Wednesday, 19 June 2013

Open Secrets (True Story) by Carlton Stowers


How?  Who?  Why? - questions asked whenever a deplorable death occurred.

Open Secrets (1994) is a true story of love and jealousy, a tangled story of an unthinkable murder for hire, a far-reaching plot set in motion by an unlikely killer and expanded to include a remarkable cast of characters, which inevitably made international headlines.

In 1983, Rozanne Gailiunas was thirty-three years old, a registered nurse, and had lived at her rented Loganwood Drive home in Dallas, Texas, with her then four-year-old son, Peter III, since her June separation from her husband, Dr Peter Gailiunas.

A few months later, on 4 October 1983, Rozanne was found stripped, bound to her bed, and shot twice through the skull.  Her four-year-old son had been napping peacefully in the next room when she was killed.

From the start, the police thought that the crime scene did not make sense.  On the one hand, there had been no evidence of a break-in or a burglary.  On the other, the classic elements of a passion crime - a love triangle - were in place.  However, the fact that the victim was bound and gagged suggested the kind of planning that seldom accompanied a scorned lover's sudden rage.  Also, there was the fact that young Peter was in the house during the attack.

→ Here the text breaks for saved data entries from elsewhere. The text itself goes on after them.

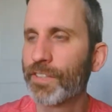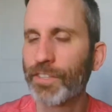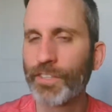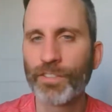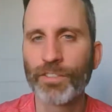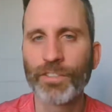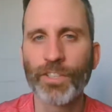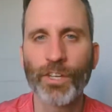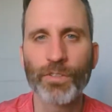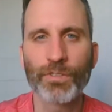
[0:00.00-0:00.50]

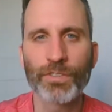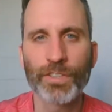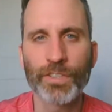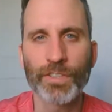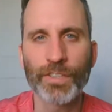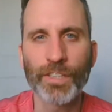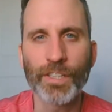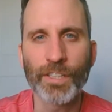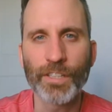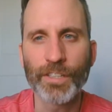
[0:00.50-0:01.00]
knows
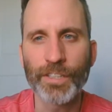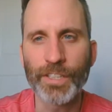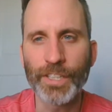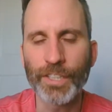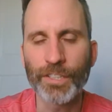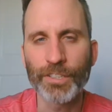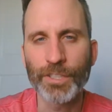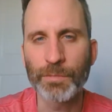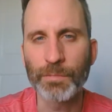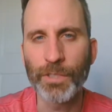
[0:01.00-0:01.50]
the
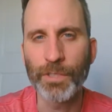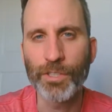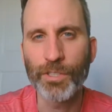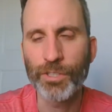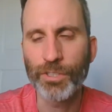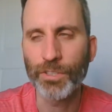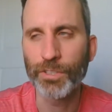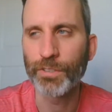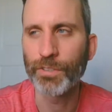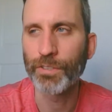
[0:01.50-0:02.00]
ultimate
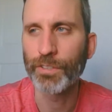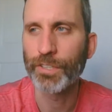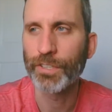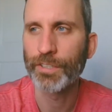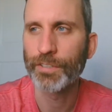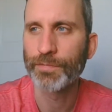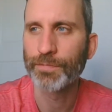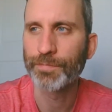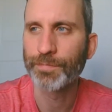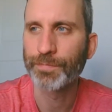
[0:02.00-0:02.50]
truth.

Almost immediately, two men fell under suspicion - Rozanne's estranged husband, Dr Peter Gailiunas and her lover, Larry Aylor - until in 1987, nearly five years after Rozanne's murder, a surprise informant (Joy's older sister, Carol), identified the mastermind behind the murder as Aylor's own wife, Joy, a woman so driven by jealousy and greed that she put out a contract on both Rozanne and later her own husband, Larry.

On 19 September 1988, Joy Aylor was indicted on five felony counts - capital murder, conspiracy to commit capital murder, and solicitation of capital murder - related to the murder of Rozanne Gailiunas and the attempted murder of Larry Aylor and was arrested.  The following afternoon, she went home after paying her bond money of $140 000.

Two years later, sometime in May 1990, several days before her pretrial hearing, she fled to Canada and Mexico.

On the run and managing to elude investigations for eight years, the two-year search for the socialite would eventually end in the south of France in the spring of 1991.  An anonymous tip resulting from a minor car accident led French authorities to a rented villa near Nice, France, where the elusive femme fatale was arrested on 16 March 1991.

On the evening of 4 November 1993, Joy Aylor aka "Devil Woman of Dallas" finally landed back at Dallas-Fort Worth International Airport  following her long-delayed extradition back to the United States.

Her long-awaited trial got underway in August 1994.

Eighteen days later, the guilty verdict was read.  Judge Pat McDowell sentenced Joy Aylor to life in prison with eligibility of parole in March 2011 which was denied.  She remains incarcerated at the Mountain View women's prison in Gatesville, Texas.  She will turn sixty-five-years old in 2014.

The hitman, George "Andy" Anderson Hopper was convicted for the murder of Rozanne Gailiunas in March 1992 and sentenced to death by lethal injection on 8 March 2005 in Huntsville, Texas.  Witnesses at his execution claimed he was extremely remorseful for his actions.

Thus ended a hire-for-murder plot that took eleven years to bring to justice.

About the author:  Carlton Stowers is the author of more than two dozen non-fiction books, including the Edgar award-winning and Opie award-winning (in the Reporting category) Careless Whispers (1986), the Pulitzer prize nominated Innocence Lost (1990), and Open Secrets.  Among his many accolades, he was named Dallas' Best Writer by the Dallas Observer and in 1997 was honoured as "Author of the Year" by the friends of the Duncanville Library.  He received a National Community Network Media Award for Exceptional Merit for an article he wrote on the deadly use of heroin by teens in Plano, Texas.  He has also written two books for children - A Hero Named George (1991) and Hard Lessons (1994) - which are being used by elementary schools as part of their drug and gang prevention program.